Task goal.
The expected output is every entry, repeated exactly.

####

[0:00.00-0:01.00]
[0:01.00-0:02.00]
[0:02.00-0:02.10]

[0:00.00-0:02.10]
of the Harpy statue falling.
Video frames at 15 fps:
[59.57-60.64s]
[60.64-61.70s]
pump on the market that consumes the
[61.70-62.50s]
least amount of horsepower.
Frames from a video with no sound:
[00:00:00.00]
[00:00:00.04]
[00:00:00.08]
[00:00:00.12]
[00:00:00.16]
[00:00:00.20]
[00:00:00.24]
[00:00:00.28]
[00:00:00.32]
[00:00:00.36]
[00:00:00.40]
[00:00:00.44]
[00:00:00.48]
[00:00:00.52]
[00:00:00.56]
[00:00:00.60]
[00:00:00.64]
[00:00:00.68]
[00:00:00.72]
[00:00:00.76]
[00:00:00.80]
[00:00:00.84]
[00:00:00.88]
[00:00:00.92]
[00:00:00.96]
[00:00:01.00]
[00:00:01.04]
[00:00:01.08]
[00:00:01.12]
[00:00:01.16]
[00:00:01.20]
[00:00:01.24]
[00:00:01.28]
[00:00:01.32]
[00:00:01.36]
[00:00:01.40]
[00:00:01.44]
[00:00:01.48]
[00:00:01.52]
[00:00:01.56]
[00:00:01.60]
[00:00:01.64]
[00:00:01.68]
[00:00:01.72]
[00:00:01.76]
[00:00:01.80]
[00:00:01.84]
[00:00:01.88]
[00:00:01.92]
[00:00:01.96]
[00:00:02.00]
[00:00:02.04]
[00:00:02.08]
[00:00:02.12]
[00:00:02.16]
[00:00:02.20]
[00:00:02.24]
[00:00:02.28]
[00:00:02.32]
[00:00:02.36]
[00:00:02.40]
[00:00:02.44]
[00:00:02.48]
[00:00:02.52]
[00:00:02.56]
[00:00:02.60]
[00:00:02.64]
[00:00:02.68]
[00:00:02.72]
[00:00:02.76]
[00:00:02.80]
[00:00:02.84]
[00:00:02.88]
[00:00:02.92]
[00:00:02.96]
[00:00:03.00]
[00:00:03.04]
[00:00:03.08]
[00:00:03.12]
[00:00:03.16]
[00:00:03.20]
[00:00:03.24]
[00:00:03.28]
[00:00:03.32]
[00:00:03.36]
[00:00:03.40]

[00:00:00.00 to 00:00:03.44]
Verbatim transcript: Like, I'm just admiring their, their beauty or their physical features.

####

Solution to this task.
[0:00.00-0:01.00]
[0:01.00-0:02.00]
[0:02.00-0:02.10]

[0:00.00-0:02.10]
of the Harpy statue falling.
Video frames at 15 fps:
[59.57-60.64s]
[60.64-61.70s]
pump on the market that consumes the
[61.70-62.50s]
least amount of horsepower.
Frames from a video with no sound:
[00:00:00.00]
[00:00:00.04]
[00:00:00.08]
[00:00:00.12]
[00:00:00.16]
[00:00:00.20]
[00:00:00.24]
[00:00:00.28]
[00:00:00.32]
[00:00:00.36]
[00:00:00.40]
[00:00:00.44]
[00:00:00.48]
[00:00:00.52]
[00:00:00.56]
[00:00:00.60]
[00:00:00.64]
[00:00:00.68]
[00:00:00.72]
[00:00:00.76]
[00:00:00.80]
[00:00:00.84]
[00:00:00.88]
[00:00:00.92]
[00:00:00.96]
[00:00:01.00]
[00:00:01.04]
[00:00:01.08]
[00:00:01.12]
[00:00:01.16]
[00:00:01.20]
[00:00:01.24]
[00:00:01.28]
[00:00:01.32]
[00:00:01.36]
[00:00:01.40]
[00:00:01.44]
[00:00:01.48]
[00:00:01.52]
[00:00:01.56]
[00:00:01.60]
[00:00:01.64]
[00:00:01.68]
[00:00:01.72]
[00:00:01.76]
[00:00:01.80]
[00:00:01.84]
[00:00:01.88]
[00:00:01.92]
[00:00:01.96]
[00:00:02.00]
[00:00:02.04]
[00:00:02.08]
[00:00:02.12]
[00:00:02.16]
[00:00:02.20]
[00:00:02.24]
[00:00:02.28]
[00:00:02.32]
[00:00:02.36]
[00:00:02.40]
[00:00:02.44]
[00:00:02.48]
[00:00:02.52]
[00:00:02.56]
[00:00:02.60]
[00:00:02.64]
[00:00:02.68]
[00:00:02.72]
[00:00:02.76]
[00:00:02.80]
[00:00:02.84]
[00:00:02.88]
[00:00:02.92]
[00:00:02.96]
[00:00:03.00]
[00:00:03.04]
[00:00:03.08]
[00:00:03.12]
[00:00:03.16]
[00:00:03.20]
[00:00:03.24]
[00:00:03.28]
[00:00:03.32]
[00:00:03.36]
[00:00:03.40]

[00:00:00.00 to 00:00:03.44]
Verbatim transcript: Like, I'm just admiring their, their beauty or their physical features.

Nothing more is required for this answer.